I. T. S. Rubber Co. v. Essex Rubber Co.
Headline: Court limits a rubber-heel patent to a specific three-point-contact shape and affirms no infringement, allowing makers whose heels lack that three-point curve to avoid patent liability.
Holding:
- Limits patent scope to exact three-point-contact heel shape.
- Lets heel makers with flat upper edges avoid infringement.

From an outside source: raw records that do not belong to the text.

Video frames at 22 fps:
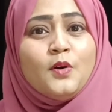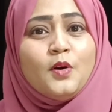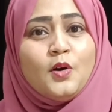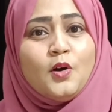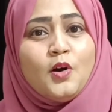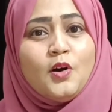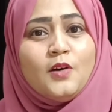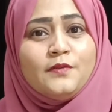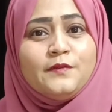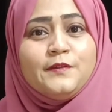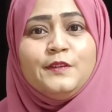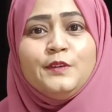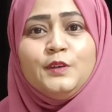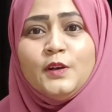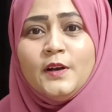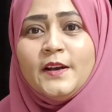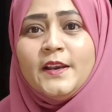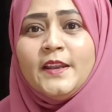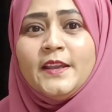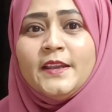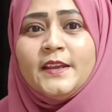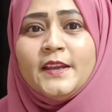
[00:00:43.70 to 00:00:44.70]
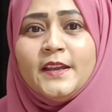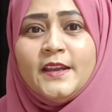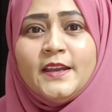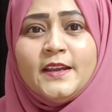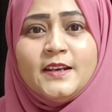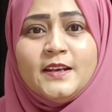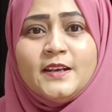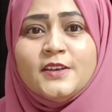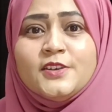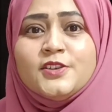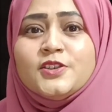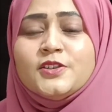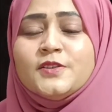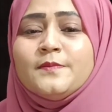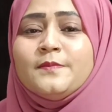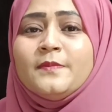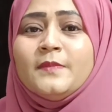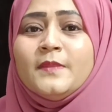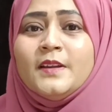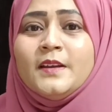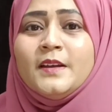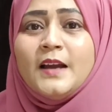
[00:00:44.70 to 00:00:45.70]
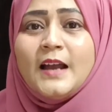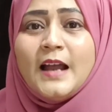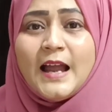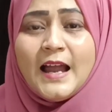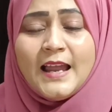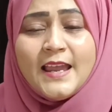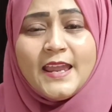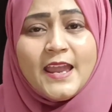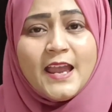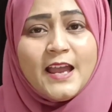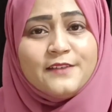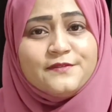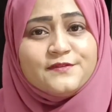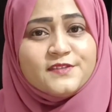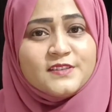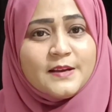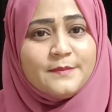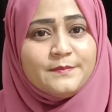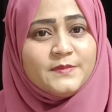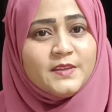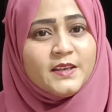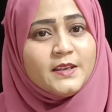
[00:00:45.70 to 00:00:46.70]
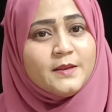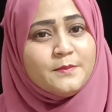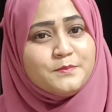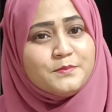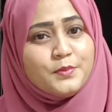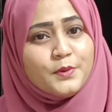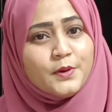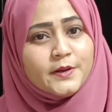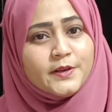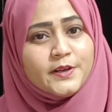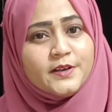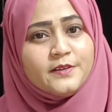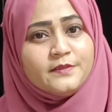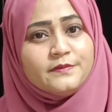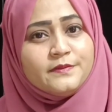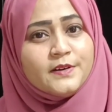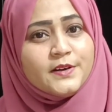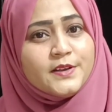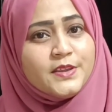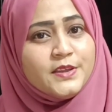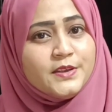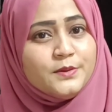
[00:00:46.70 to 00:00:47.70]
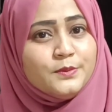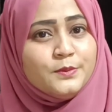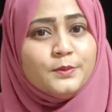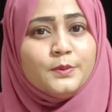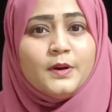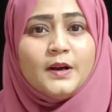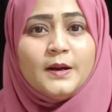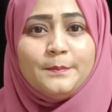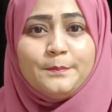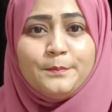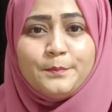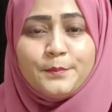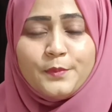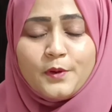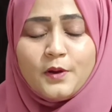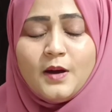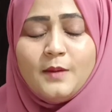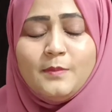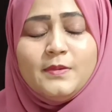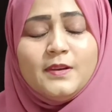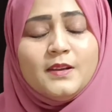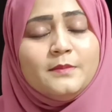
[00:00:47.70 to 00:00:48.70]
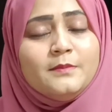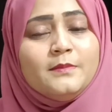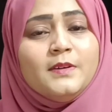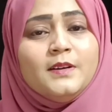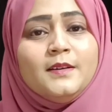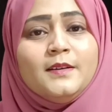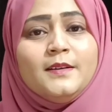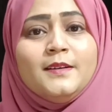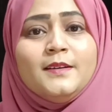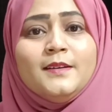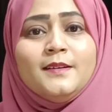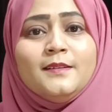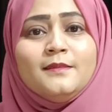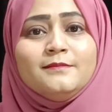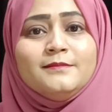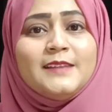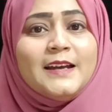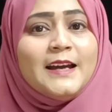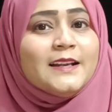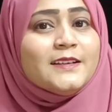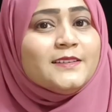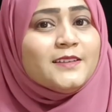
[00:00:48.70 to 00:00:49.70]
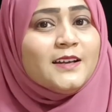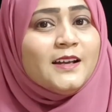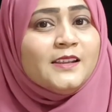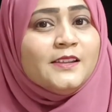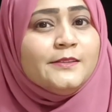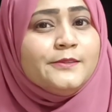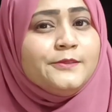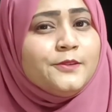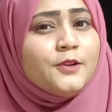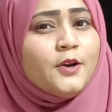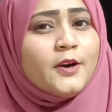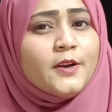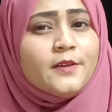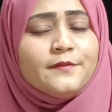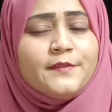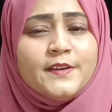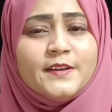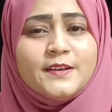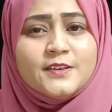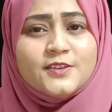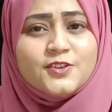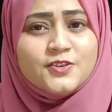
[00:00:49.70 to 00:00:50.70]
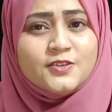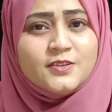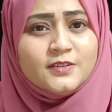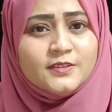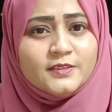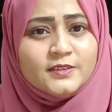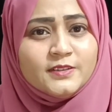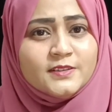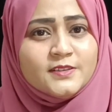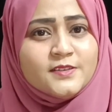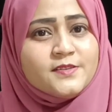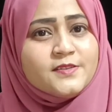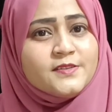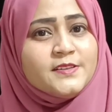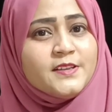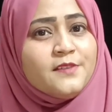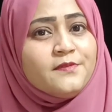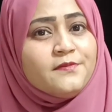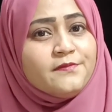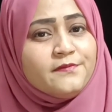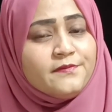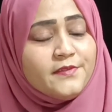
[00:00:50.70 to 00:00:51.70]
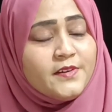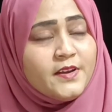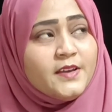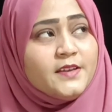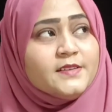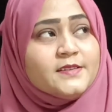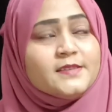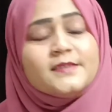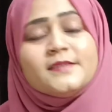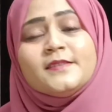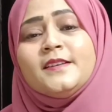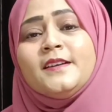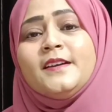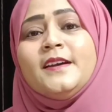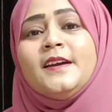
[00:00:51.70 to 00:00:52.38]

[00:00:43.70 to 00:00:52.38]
of learning English, I have something important for you, a problem that a lot of English learners they face,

- Reinforces that claim narrowing during prosecution is binding.
Summary
Background
In this case a company that owns a reissued patent on resilient shoe heels sued a maker of rubber heels for infringement. The defendant admitted the patent was valid but said its heels did not infringe. Lower courts dismissed the suit for lack of infringement and found the defendant was not prevented from contesting infringement by earlier suits where a dealer defaulted and then settled with the defendant’s reimbursement. The Supreme Court granted review because different appellate courts disagreed about the patent’s scope.
Reasoning
The main question was whether the patent’s written record in the Patent Office (the file wrapper) narrowed the patent so much that the defendant’s heels fell outside it. The patent claims were amended during prosecution to require a concavo-convex heel whose upper surface touches the leather only at the rear edge and two front “breast” corners — a “three-point-contact” shape — and the drawings were altered to match. The Court held those amendments were a clear disclaimer that limited the claims to that precise form. Because the Essex heels have upper side edges lying in the same plane and lack the three-point vertical curve, they do not fall within the narrowed claims, even if they work similarly.
Real world impact
The decision means the patent owner cannot broaden its claim by arguing that different shapes are equivalent. Heel makers whose products lack the specific three-point-contact shape will not infringe these claims. The case underscores that changes made during patent prosecution can permanently narrow what a patent covers.